#### Directions for this task
A faithful copy of every entry is the goal; keep the images out of it.

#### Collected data
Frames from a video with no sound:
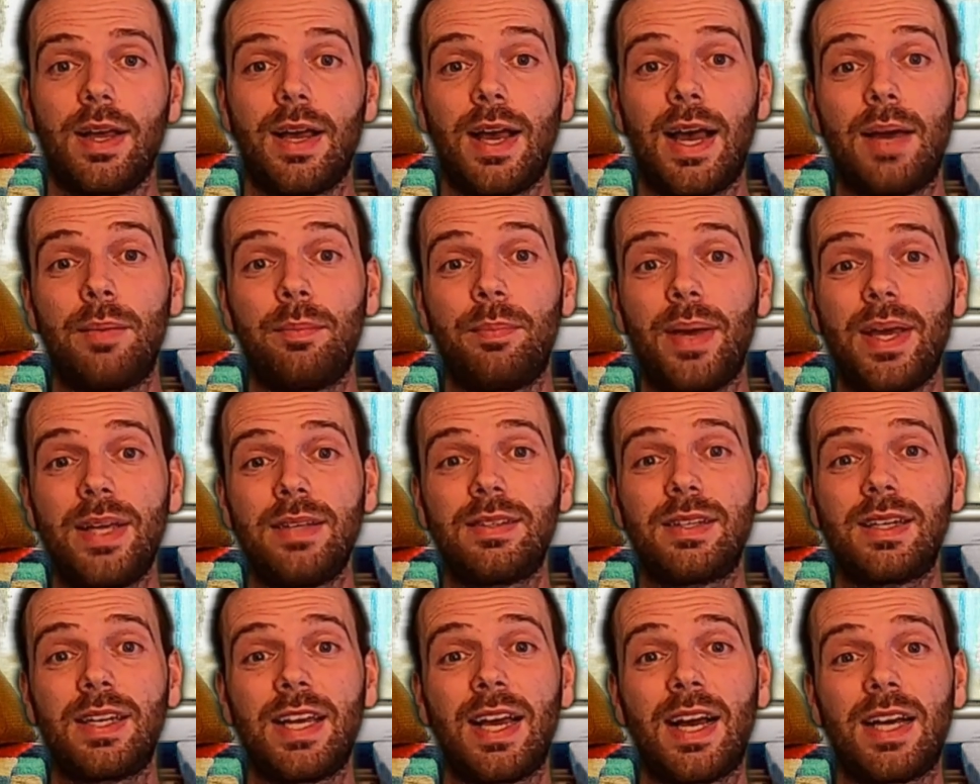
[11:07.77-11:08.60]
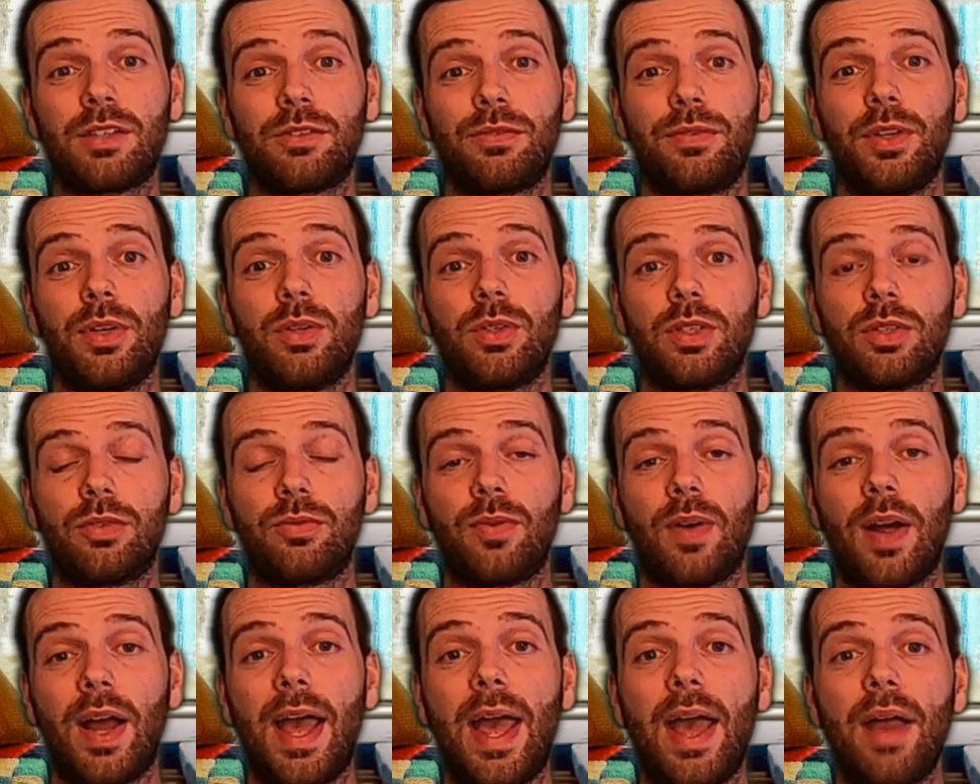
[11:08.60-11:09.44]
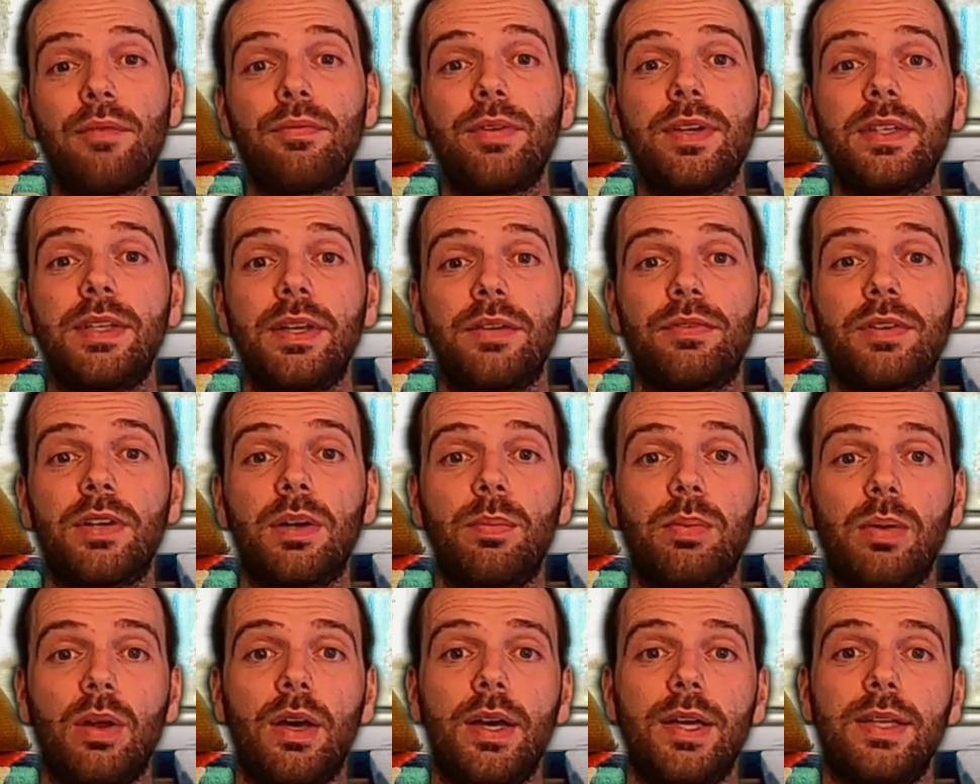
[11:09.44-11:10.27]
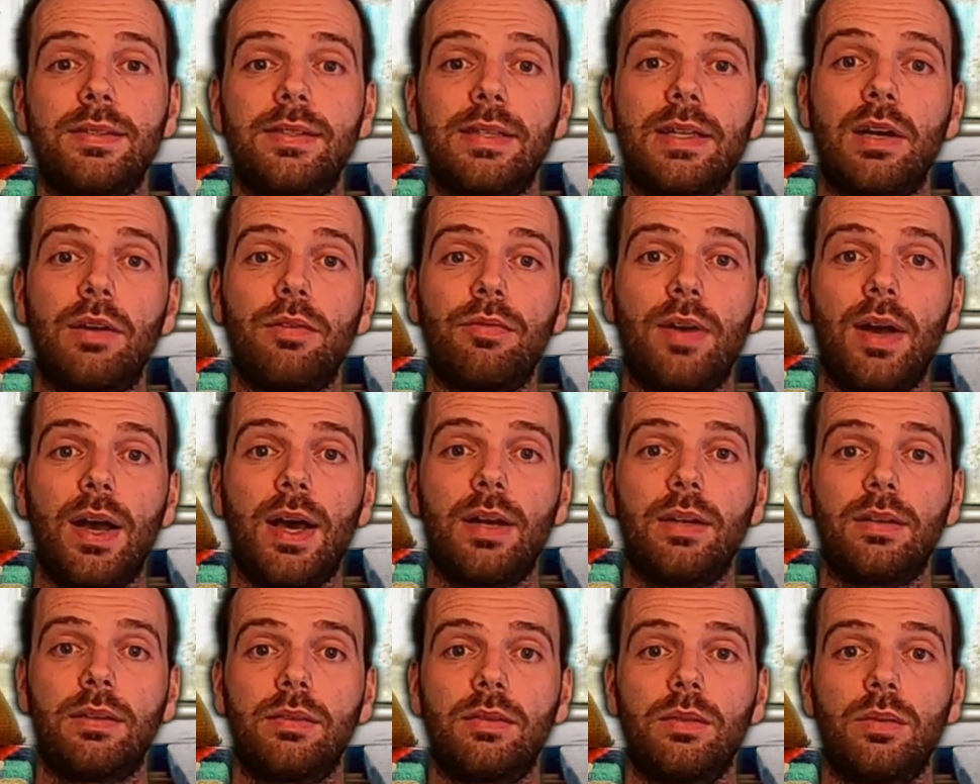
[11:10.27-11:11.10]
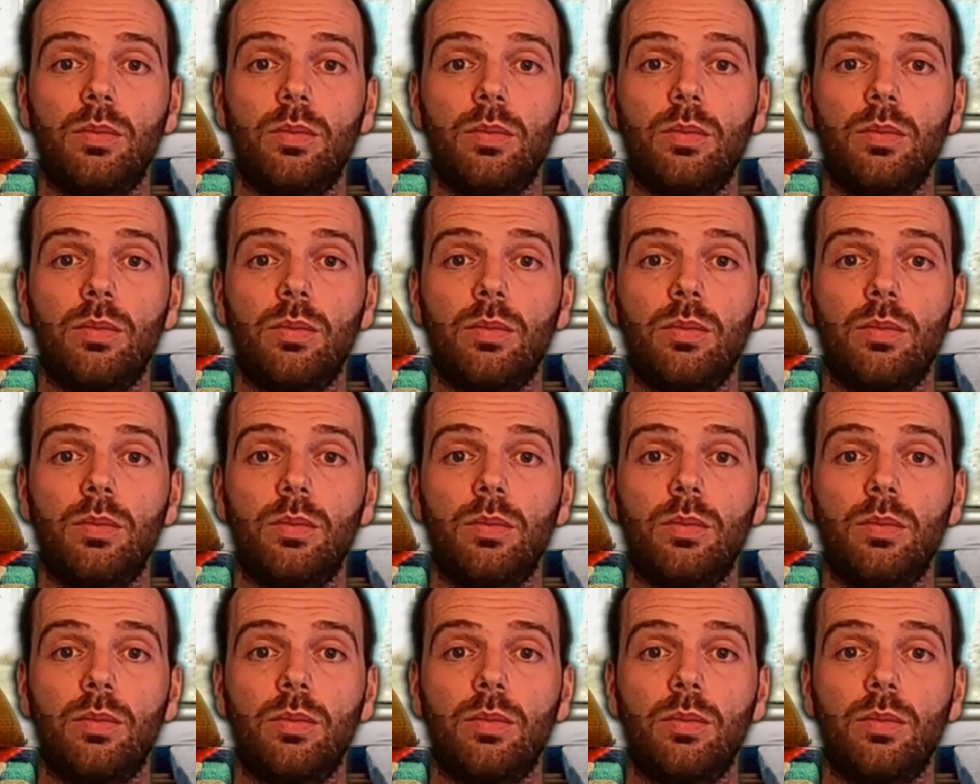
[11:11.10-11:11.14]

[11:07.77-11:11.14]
and basically has fuses for every different appliance in our van.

#### Response
Frames from a video with no sound:
[11:07.77-11:08.60]
[11:08.60-11:09.44]
[11:09.44-11:10.27]
[11:10.27-11:11.10]
[11:11.10-11:11.14]

[11:07.77-11:11.14]
and basically has fuses for every different appliance in our van.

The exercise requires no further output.